_Task description_:
Return the data exactly, with all pictures removed.

______________________________

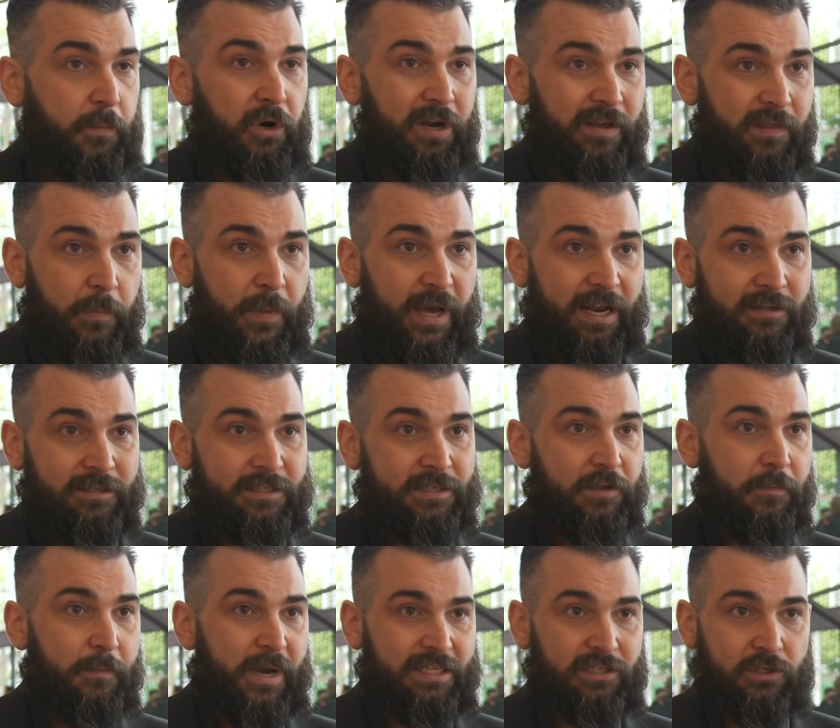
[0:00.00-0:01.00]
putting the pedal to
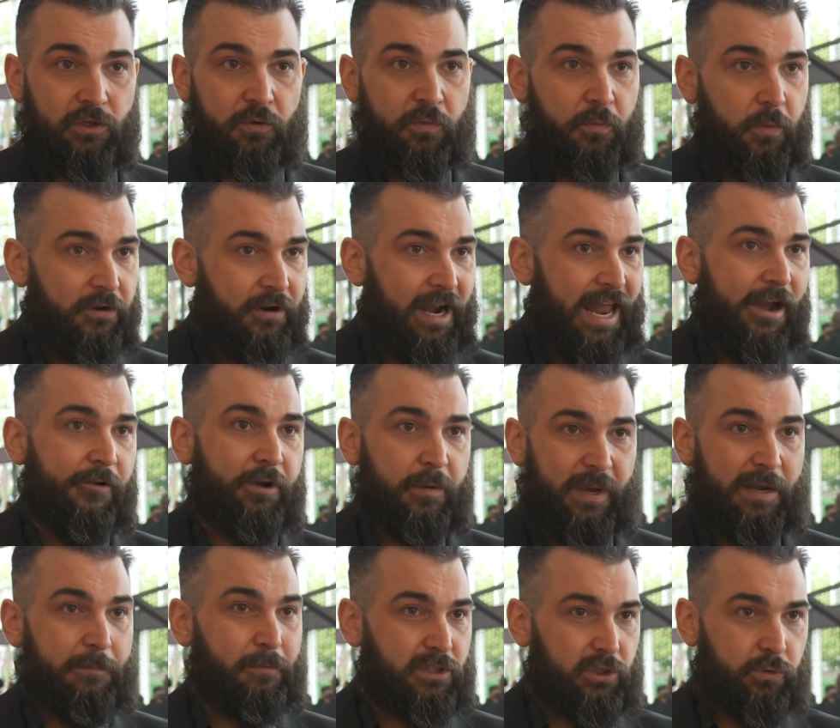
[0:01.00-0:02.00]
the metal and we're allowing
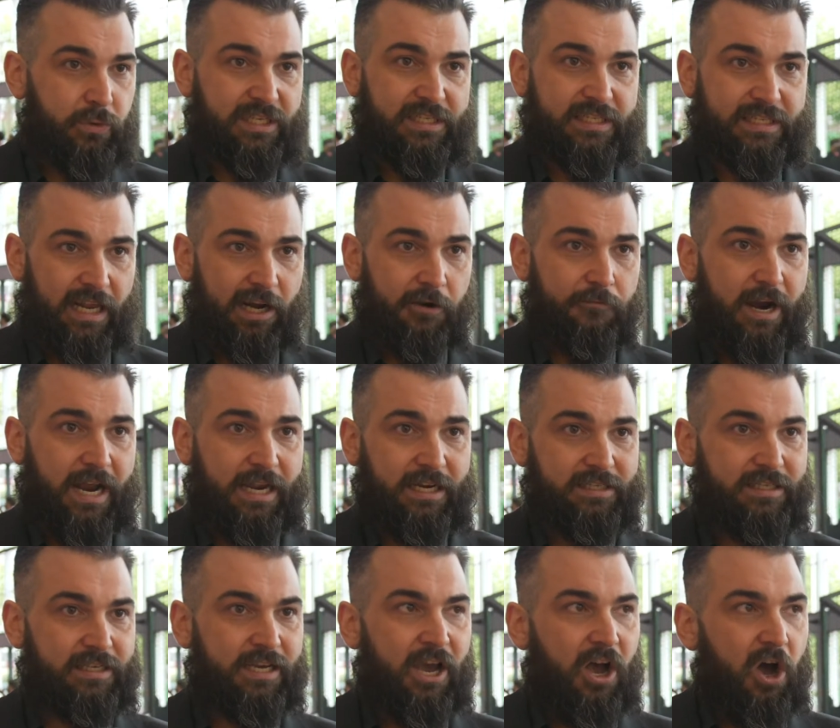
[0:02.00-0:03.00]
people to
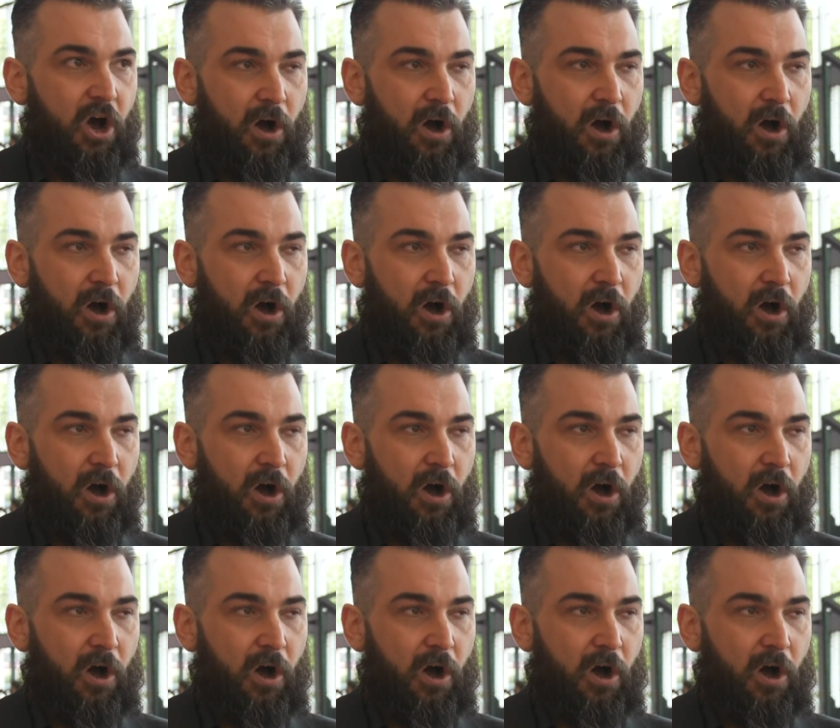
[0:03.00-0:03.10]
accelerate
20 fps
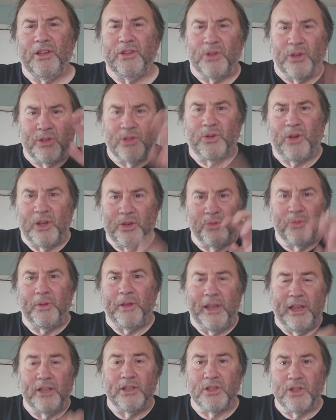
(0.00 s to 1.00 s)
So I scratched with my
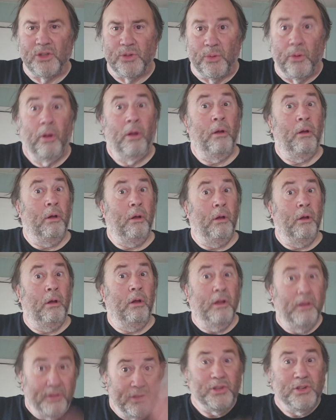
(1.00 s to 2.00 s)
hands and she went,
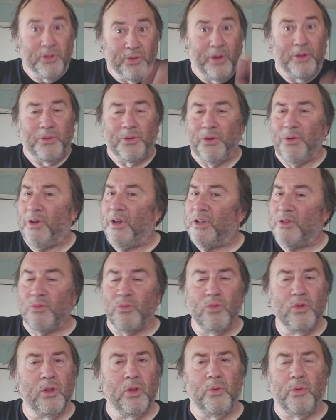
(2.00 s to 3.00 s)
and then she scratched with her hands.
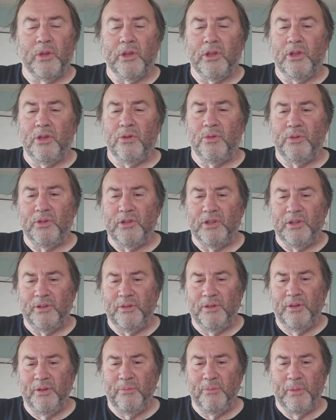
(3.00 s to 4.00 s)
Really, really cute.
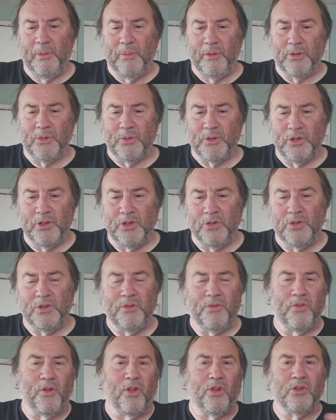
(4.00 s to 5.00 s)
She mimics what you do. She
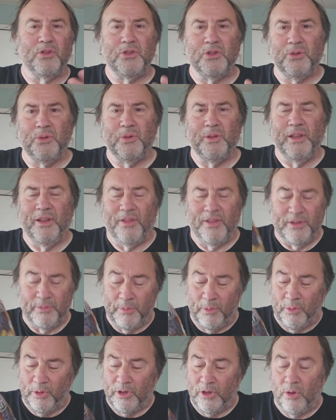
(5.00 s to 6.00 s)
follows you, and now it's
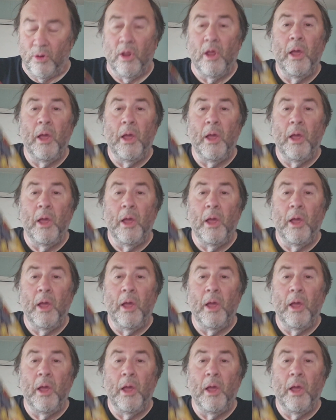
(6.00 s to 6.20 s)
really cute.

______________________________

_Task response_:
[0:00.00-0:01.00]
putting the pedal to
[0:01.00-0:02.00]
the metal and we're allowing
[0:02.00-0:03.00]
people to
[0:03.00-0:03.10]
accelerate
20 fps
(0.00 s to 1.00 s)
So I scratched with my
(1.00 s to 2.00 s)
hands and she went,
(2.00 s to 3.00 s)
and then she scratched with her hands.
(3.00 s to 4.00 s)
Really, really cute.
(4.00 s to 5.00 s)
She mimics what you do. She
(5.00 s to 6.00 s)
follows you, and now it's
(6.00 s to 6.20 s)
really cute.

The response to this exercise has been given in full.